Input:
◆ ◆ ◆ ◆ ◆
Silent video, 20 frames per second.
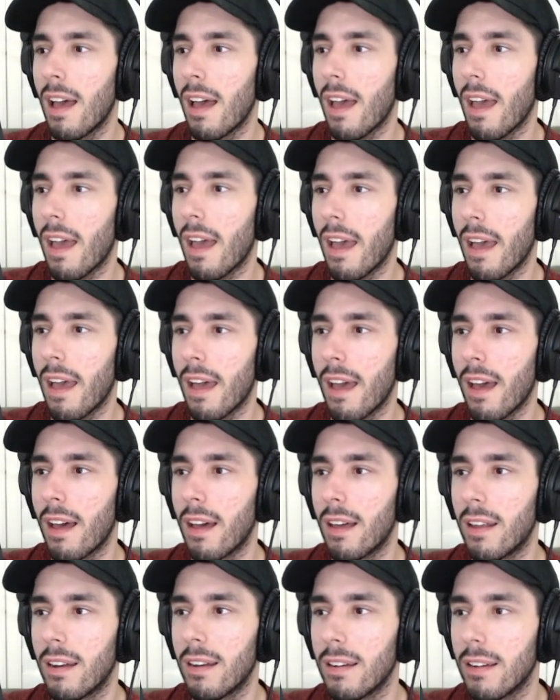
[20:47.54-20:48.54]

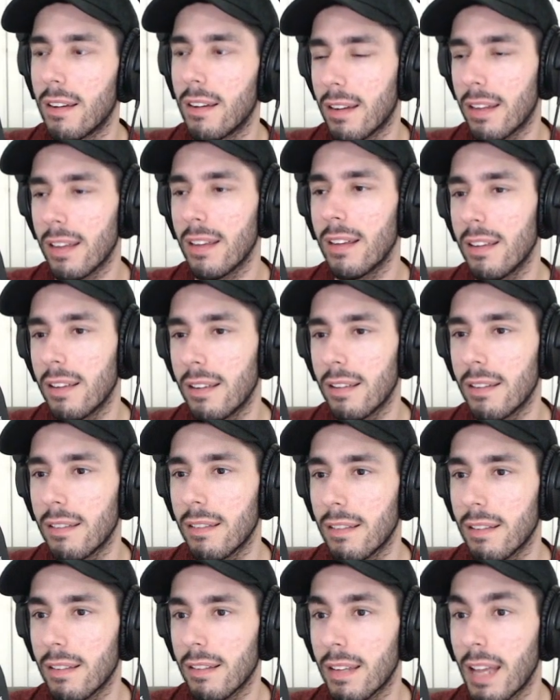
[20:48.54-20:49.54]
And he
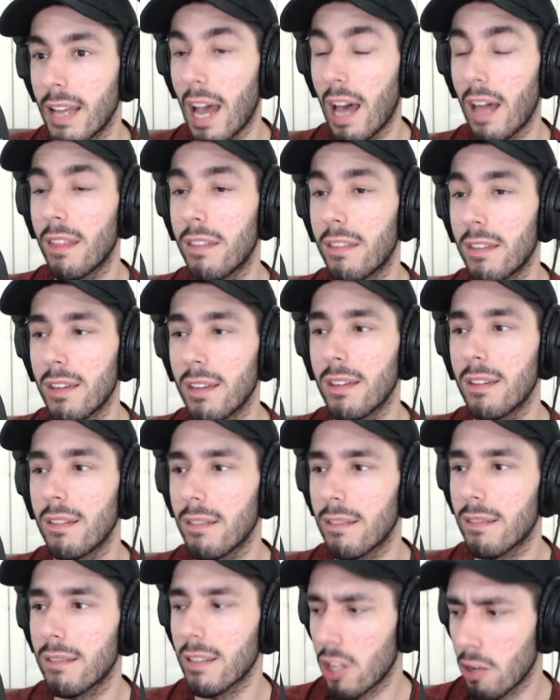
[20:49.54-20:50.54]
had
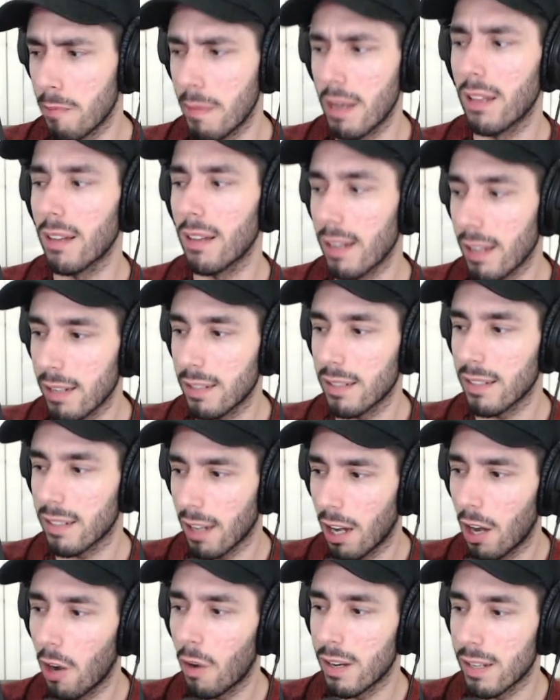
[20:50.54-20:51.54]
the humility to
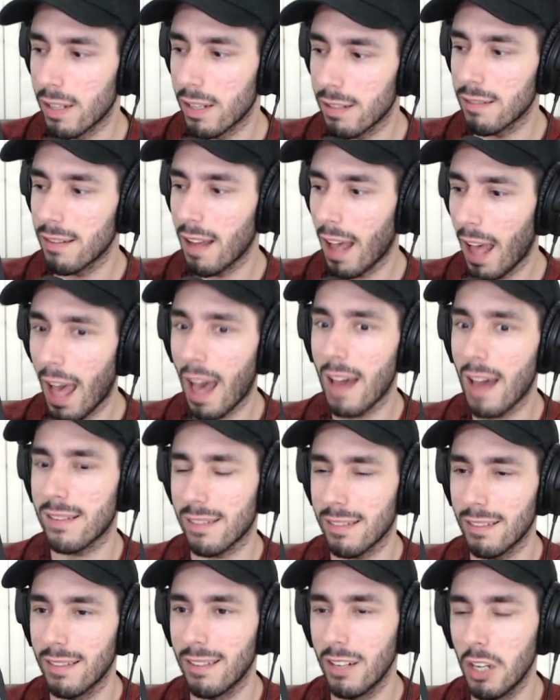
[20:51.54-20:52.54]
go and ask
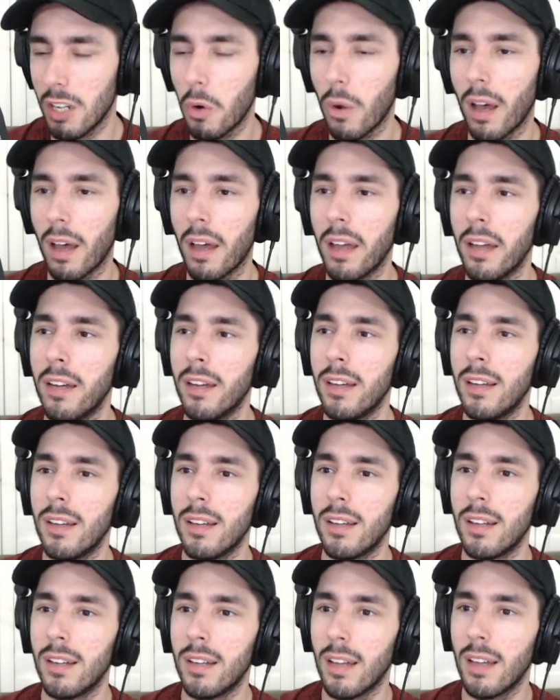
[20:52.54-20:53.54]
Inoue,
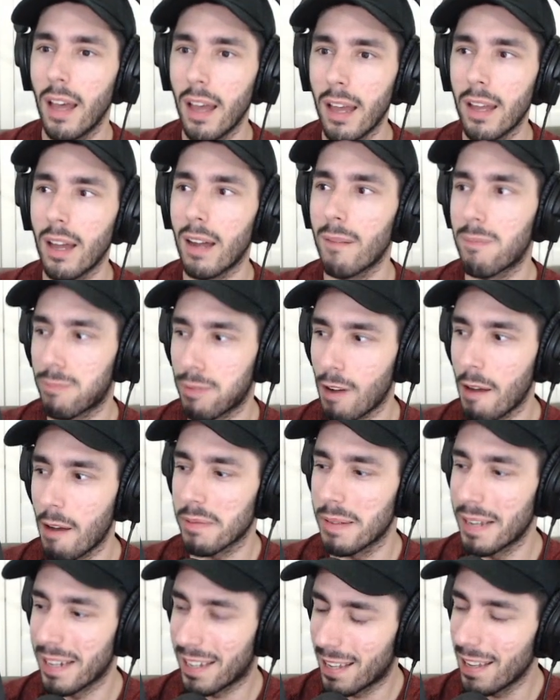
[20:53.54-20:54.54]
hey, I
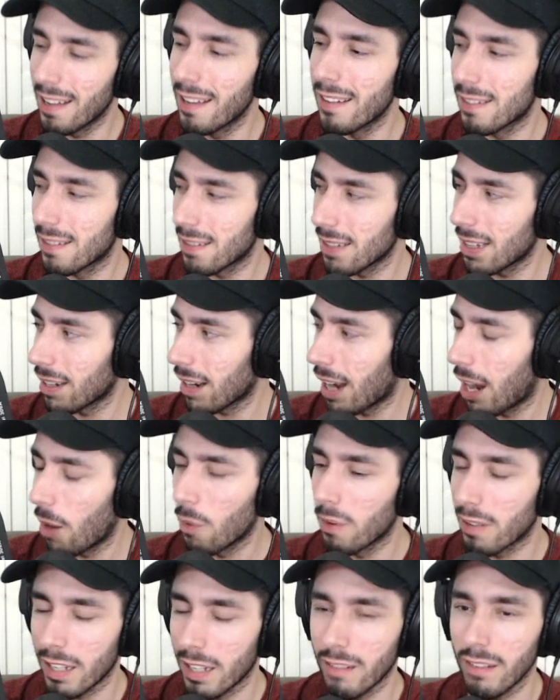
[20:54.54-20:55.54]
promised my kids like
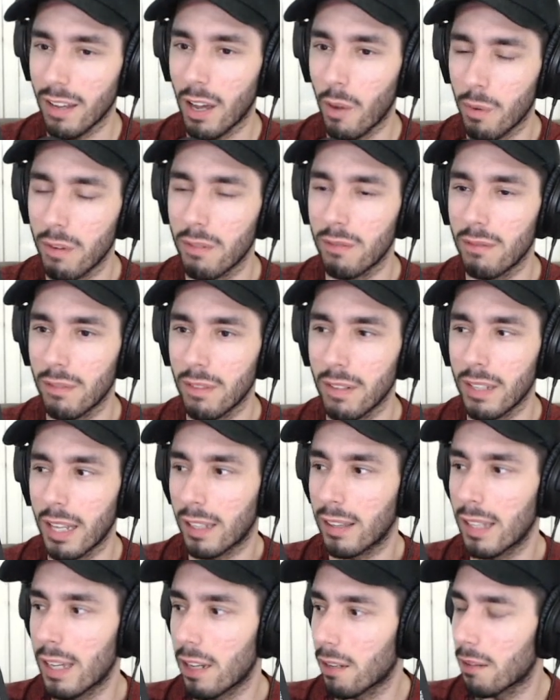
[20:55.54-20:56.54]

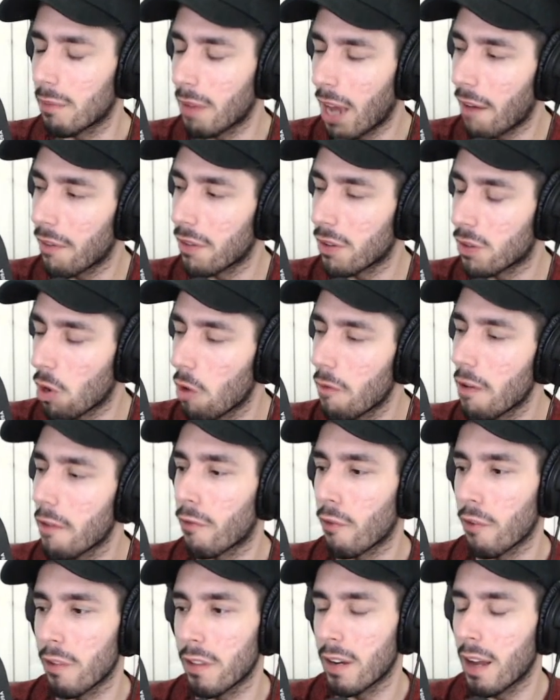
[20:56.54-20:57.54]
like they could have the trophy
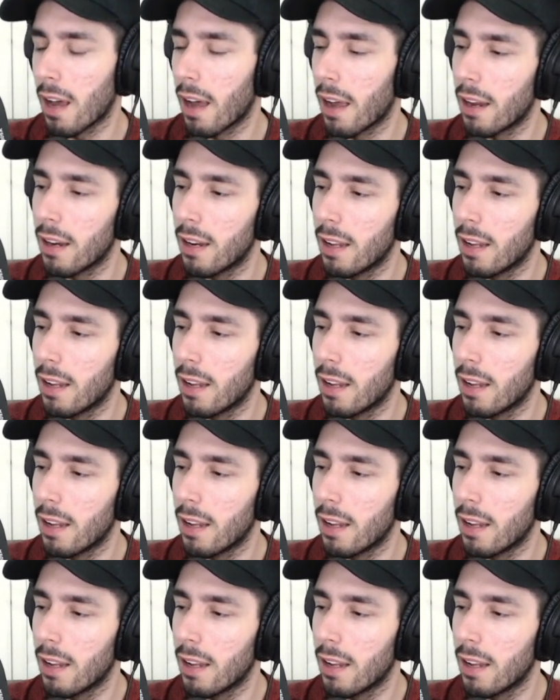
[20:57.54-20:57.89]
for the night.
◆ ◆ ◆ ◆ ◆
Exercise requirements: Your answer must be an exact reproduction of all entries, containing no pictures.

Task answer:
Silent video, 20 frames per second.
[20:47.54-20:48.54]

[20:48.54-20:49.54]
And he
[20:49.54-20:50.54]
had
[20:50.54-20:51.54]
the humility to
[20:51.54-20:52.54]
go and ask
[20:52.54-20:53.54]
Inoue,
[20:53.54-20:54.54]
hey, I
[20:54.54-20:55.54]
promised my kids like
[20:55.54-20:56.54]

[20:56.54-20:57.54]
like they could have the trophy
[20:57.54-20:57.89]
for the night.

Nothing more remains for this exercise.